À cette occasion, j’ai pu convaincre la Cour de créer une obligation constitutionnelle de négocier applicable à toutes les parties suite à une victoire du OUI dans un référendum; j’estimais que cette obligation était nécessaire parce que Trudeau et Chrétien avaient déclaré lors des deux campagnes référendaires qu’ils refuseraient peut-être d’accepter le résultat.

De plus, nous avons convaincu la Cour suprême qu’une déclaration unilatérale d’indépendance du Québec pouvait être légale à la fois en droit international et en droit canadien. Bourgault et Parizeau ont très bien vu que ce jugement unique au monde était une grande victoire pour le cheminement vers l’indépendance, mais aucun gouvernement du Québec n’a depuis été à une hauteur suffisante pour en profiter. Plusieurs se sont laissés intimider par les mensonges de Stéphane Dion, avec qui j’ai eu la satisfaction de croiser le fer dans un colloque en 2013 pour le 15e anniversaire du Renvoi ou Daniel Turp m’avait invité. J’ai eu l’immense plaisir d’avoir le dernier mot.

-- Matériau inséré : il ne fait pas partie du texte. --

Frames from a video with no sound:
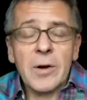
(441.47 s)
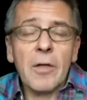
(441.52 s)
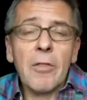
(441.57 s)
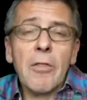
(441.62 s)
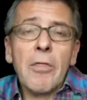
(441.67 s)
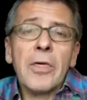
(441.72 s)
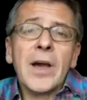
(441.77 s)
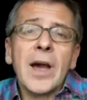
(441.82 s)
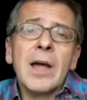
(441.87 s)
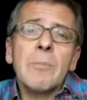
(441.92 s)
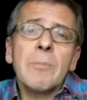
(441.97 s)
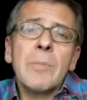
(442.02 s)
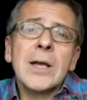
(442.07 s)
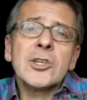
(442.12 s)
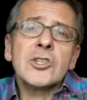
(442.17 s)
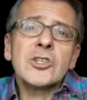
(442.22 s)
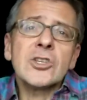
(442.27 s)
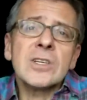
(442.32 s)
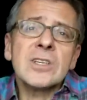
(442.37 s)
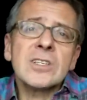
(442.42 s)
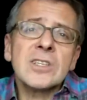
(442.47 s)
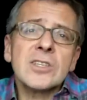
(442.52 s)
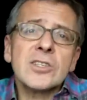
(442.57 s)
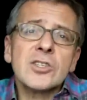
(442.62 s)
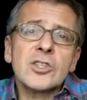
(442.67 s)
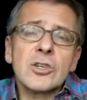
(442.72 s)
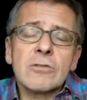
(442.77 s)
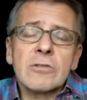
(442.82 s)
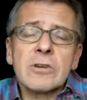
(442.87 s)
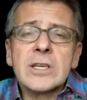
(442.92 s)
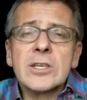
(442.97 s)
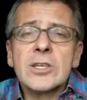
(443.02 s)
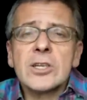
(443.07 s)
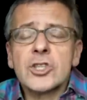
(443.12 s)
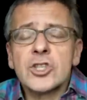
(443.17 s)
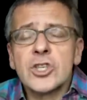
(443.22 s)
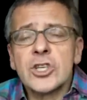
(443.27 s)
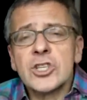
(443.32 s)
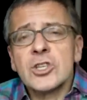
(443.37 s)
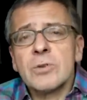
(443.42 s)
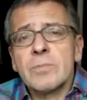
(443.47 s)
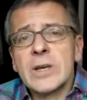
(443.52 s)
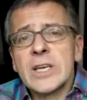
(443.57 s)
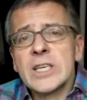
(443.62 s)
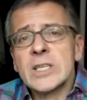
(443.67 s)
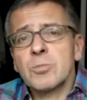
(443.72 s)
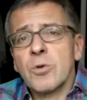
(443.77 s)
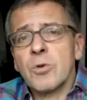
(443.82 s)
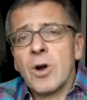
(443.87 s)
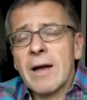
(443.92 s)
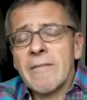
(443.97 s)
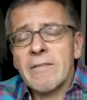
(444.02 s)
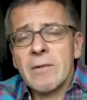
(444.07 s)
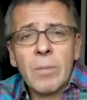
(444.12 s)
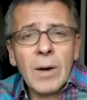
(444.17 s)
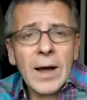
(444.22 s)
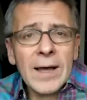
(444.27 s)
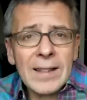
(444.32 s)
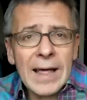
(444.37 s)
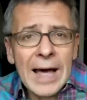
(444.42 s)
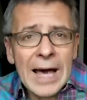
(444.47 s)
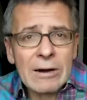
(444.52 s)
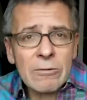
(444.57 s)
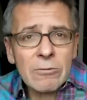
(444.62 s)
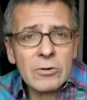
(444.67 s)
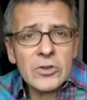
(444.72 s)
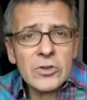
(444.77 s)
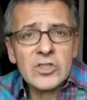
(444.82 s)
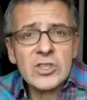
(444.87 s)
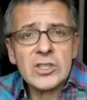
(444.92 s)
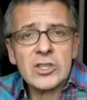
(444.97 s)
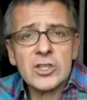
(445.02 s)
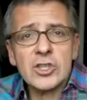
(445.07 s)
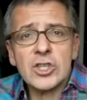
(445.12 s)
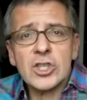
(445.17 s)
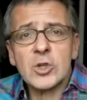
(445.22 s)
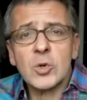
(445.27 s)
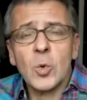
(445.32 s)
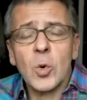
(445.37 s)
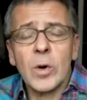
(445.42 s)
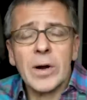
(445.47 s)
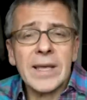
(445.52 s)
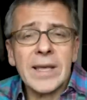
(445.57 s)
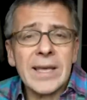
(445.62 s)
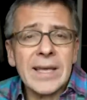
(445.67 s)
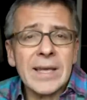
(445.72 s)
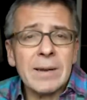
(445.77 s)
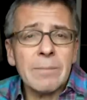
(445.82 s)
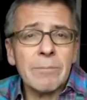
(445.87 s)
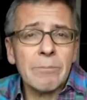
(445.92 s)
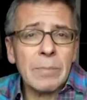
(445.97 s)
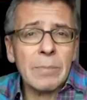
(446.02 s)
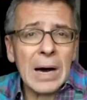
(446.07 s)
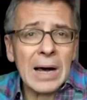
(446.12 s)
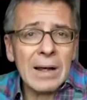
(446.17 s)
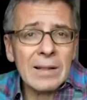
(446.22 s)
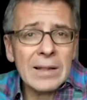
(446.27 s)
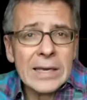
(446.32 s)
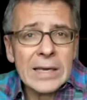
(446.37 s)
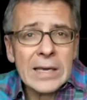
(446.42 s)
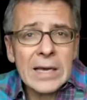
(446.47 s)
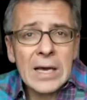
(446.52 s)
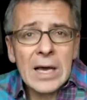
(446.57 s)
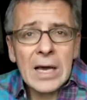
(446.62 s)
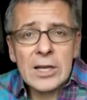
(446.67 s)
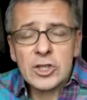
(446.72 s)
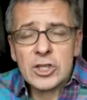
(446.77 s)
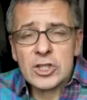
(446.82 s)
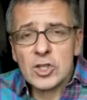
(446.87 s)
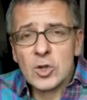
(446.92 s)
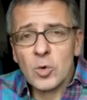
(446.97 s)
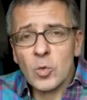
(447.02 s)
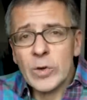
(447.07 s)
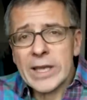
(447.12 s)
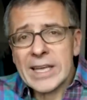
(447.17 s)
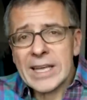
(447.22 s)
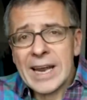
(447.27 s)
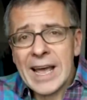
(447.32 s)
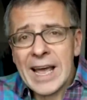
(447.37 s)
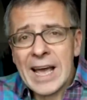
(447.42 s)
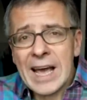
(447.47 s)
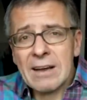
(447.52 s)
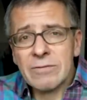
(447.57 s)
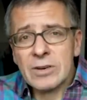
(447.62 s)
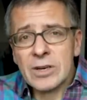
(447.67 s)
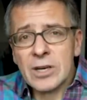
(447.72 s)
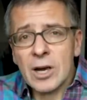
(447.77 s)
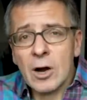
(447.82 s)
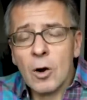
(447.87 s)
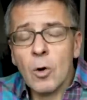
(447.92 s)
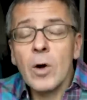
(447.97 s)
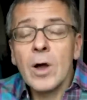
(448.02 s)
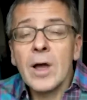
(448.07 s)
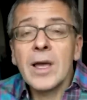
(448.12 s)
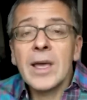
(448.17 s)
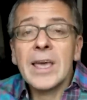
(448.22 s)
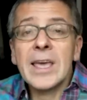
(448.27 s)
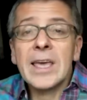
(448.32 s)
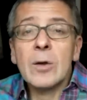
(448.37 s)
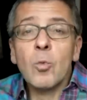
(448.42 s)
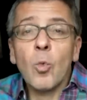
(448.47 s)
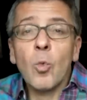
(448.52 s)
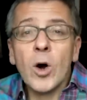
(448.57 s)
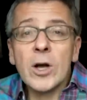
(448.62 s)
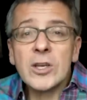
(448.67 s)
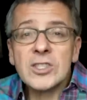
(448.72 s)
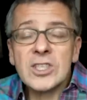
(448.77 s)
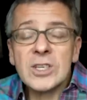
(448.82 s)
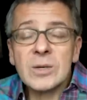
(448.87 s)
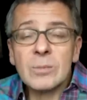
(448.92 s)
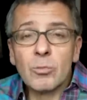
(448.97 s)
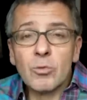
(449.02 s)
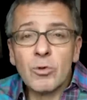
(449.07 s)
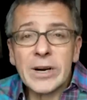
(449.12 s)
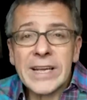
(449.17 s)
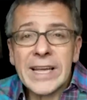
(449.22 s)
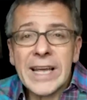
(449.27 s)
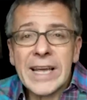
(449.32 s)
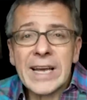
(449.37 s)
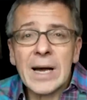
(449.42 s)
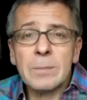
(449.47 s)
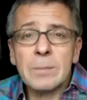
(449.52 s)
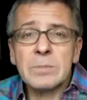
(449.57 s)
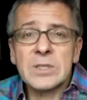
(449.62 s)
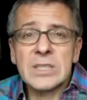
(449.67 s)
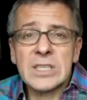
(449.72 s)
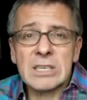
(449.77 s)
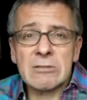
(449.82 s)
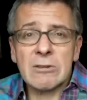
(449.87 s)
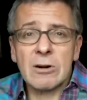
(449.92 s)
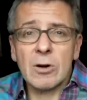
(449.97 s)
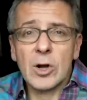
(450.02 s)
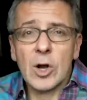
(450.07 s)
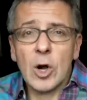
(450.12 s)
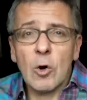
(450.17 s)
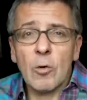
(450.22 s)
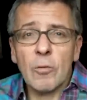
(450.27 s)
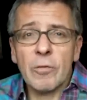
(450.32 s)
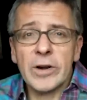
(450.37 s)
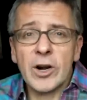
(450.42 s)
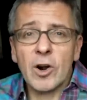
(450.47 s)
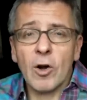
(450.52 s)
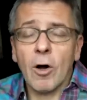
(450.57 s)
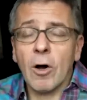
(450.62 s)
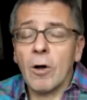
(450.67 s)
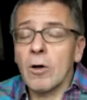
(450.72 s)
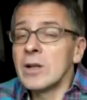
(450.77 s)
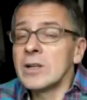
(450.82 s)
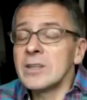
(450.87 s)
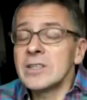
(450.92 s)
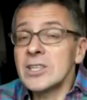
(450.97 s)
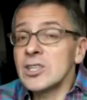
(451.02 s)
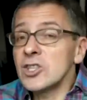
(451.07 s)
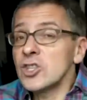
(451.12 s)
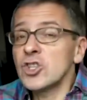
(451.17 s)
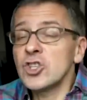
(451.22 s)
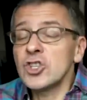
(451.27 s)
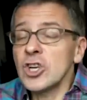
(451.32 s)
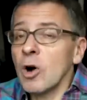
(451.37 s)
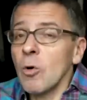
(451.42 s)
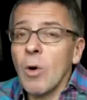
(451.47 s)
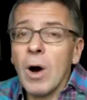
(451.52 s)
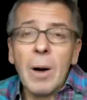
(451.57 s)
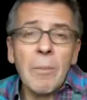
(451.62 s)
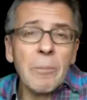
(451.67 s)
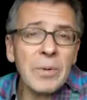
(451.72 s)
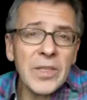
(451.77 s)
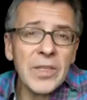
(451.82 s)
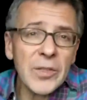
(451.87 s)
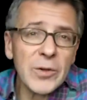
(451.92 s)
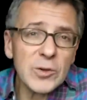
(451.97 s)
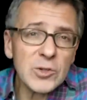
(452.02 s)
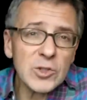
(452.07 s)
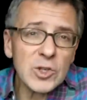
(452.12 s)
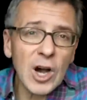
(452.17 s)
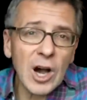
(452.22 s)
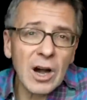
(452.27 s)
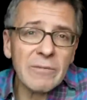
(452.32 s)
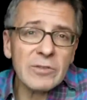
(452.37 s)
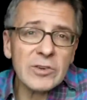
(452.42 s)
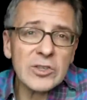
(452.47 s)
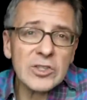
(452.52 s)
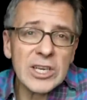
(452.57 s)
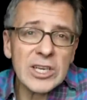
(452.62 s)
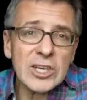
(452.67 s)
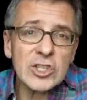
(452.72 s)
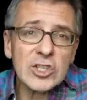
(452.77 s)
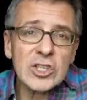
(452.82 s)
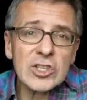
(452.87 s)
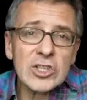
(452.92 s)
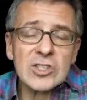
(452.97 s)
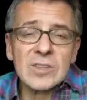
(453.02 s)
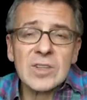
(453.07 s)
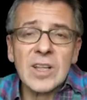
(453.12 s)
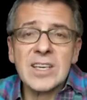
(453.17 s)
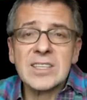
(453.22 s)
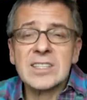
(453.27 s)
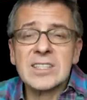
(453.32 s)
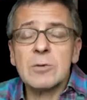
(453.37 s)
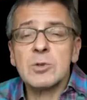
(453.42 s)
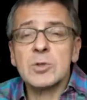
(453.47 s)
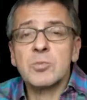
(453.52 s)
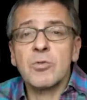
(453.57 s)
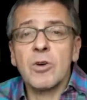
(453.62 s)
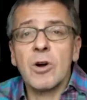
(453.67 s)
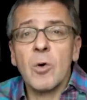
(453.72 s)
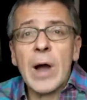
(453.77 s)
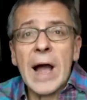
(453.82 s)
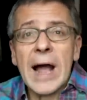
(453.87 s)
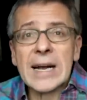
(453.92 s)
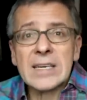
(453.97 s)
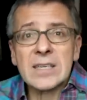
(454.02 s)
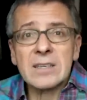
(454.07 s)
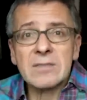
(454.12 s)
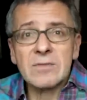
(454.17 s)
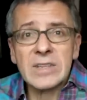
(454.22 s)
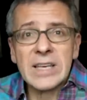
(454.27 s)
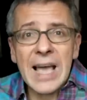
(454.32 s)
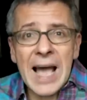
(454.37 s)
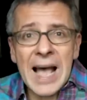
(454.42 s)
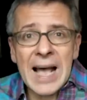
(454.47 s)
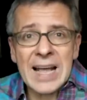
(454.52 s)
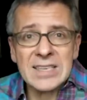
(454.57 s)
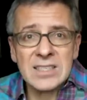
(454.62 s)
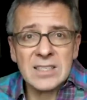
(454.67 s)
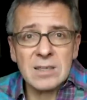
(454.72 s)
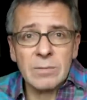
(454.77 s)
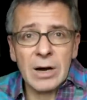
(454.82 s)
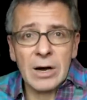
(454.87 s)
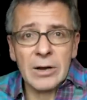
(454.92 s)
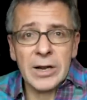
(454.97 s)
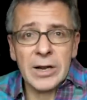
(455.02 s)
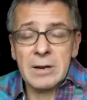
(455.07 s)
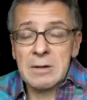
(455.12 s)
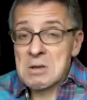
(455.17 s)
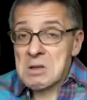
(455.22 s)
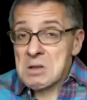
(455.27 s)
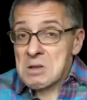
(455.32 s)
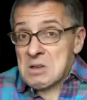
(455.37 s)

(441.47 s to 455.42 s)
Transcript: Another thing I'd mention is that during Xi Jinping's private bilaterals at the G20 in Bali just a week and a half ago, he wasn't bringing up zero COVID at all. Didn't show up in those conversations unless he was proactively asked about it.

Par la suite, j’ai bifurqué vers le droit autochtone, ma seconde passion professionnelle, tout en me disant que cette expérience pourrait aussi servir à bâtir des ponts au moment de l’indépendance. Plus récemment, j’ai libéré ma plume et ma parole afin de transmettre cette passion pour le Québec, particulièrement à une nouvelle génération.

Je vous prie d’excuser la longueur de ce texte. C’est parce que c’est le 20 mai.